Having clear brand guidelines for every medium can help prevent employees from diluting the brand. These guidelines should ideally cover as many scenarios as possible and be subject to regular updates, to account for growth as well as new media types and products.
2. Be consistent
Brand guidelines will enable you as a business to be consistent. A consistent brand ensures you’re continually nurturing the audience you’re targeting. Inconsistencies can create mixed messaging that could be damaging in the long-term. To achieve consistency, make sure your assets are the same or similar for all platforms and uses, and regularly share new assets with employees.
3. Monitor your brand – even if it’s only for two minutes a day
Despite best efforts, brands can lose their strength and be displayed inaccurately; whether it be from lack of resources, lack of time, or misuse by a third-party. With this in mind, it’s a good idea to set up monitoring tools.

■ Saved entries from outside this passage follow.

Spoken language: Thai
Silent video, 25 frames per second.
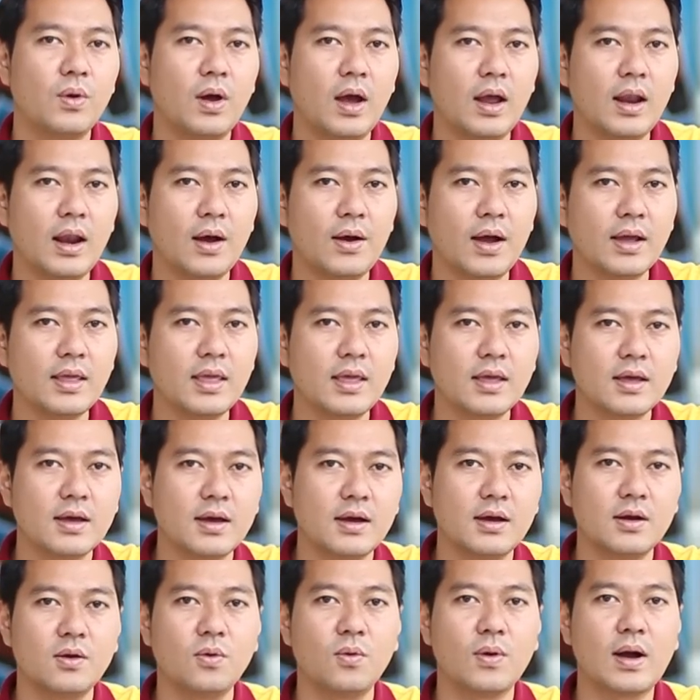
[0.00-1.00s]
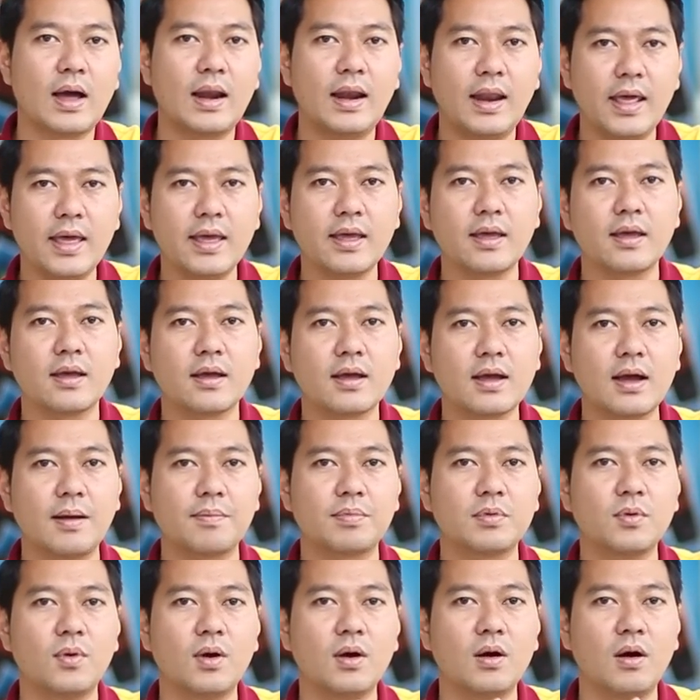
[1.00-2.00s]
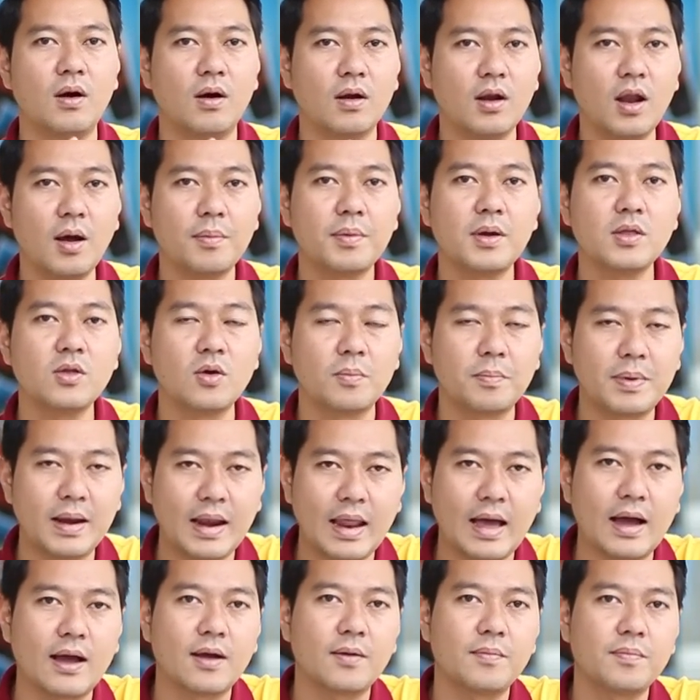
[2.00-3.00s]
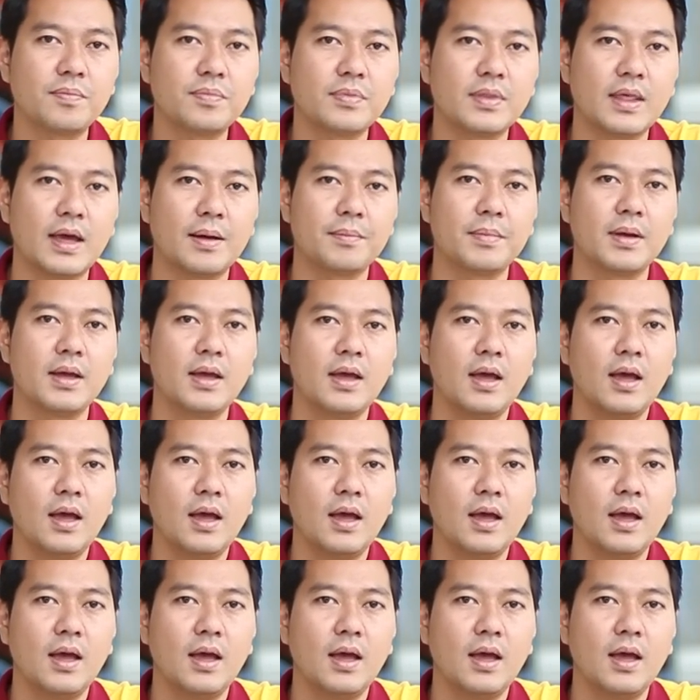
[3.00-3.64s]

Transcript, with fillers: ให้เราอ้างอิงคือดูคันเร่งกับตัวของรอบเครื่องยนต์เป็นหลักนะครับ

Using a monitoring tool like Google Alerts will provide you with notifications when your brand is mentioned across the web and allow you to keep tabs on where your brand assets are. It may also be worth assigning someone to compare your platforms against a brand checklist each week.
4. Use the right tools to maintain control
As well as monitoring tools, you can utilise software like Microsoft 365 to make branding easier for employees. It’s straightforward to create Word or PowerPoint templates and implement them across your organisation.
The same applies to email; one of the most customer-facing communication methods. A robust email signature solution like Letsignit can help you assign and manage signatures for the entire workforce via a centralised interface. With minimal effort, you can ensure everyone has a strong signature that accurately represents your brand.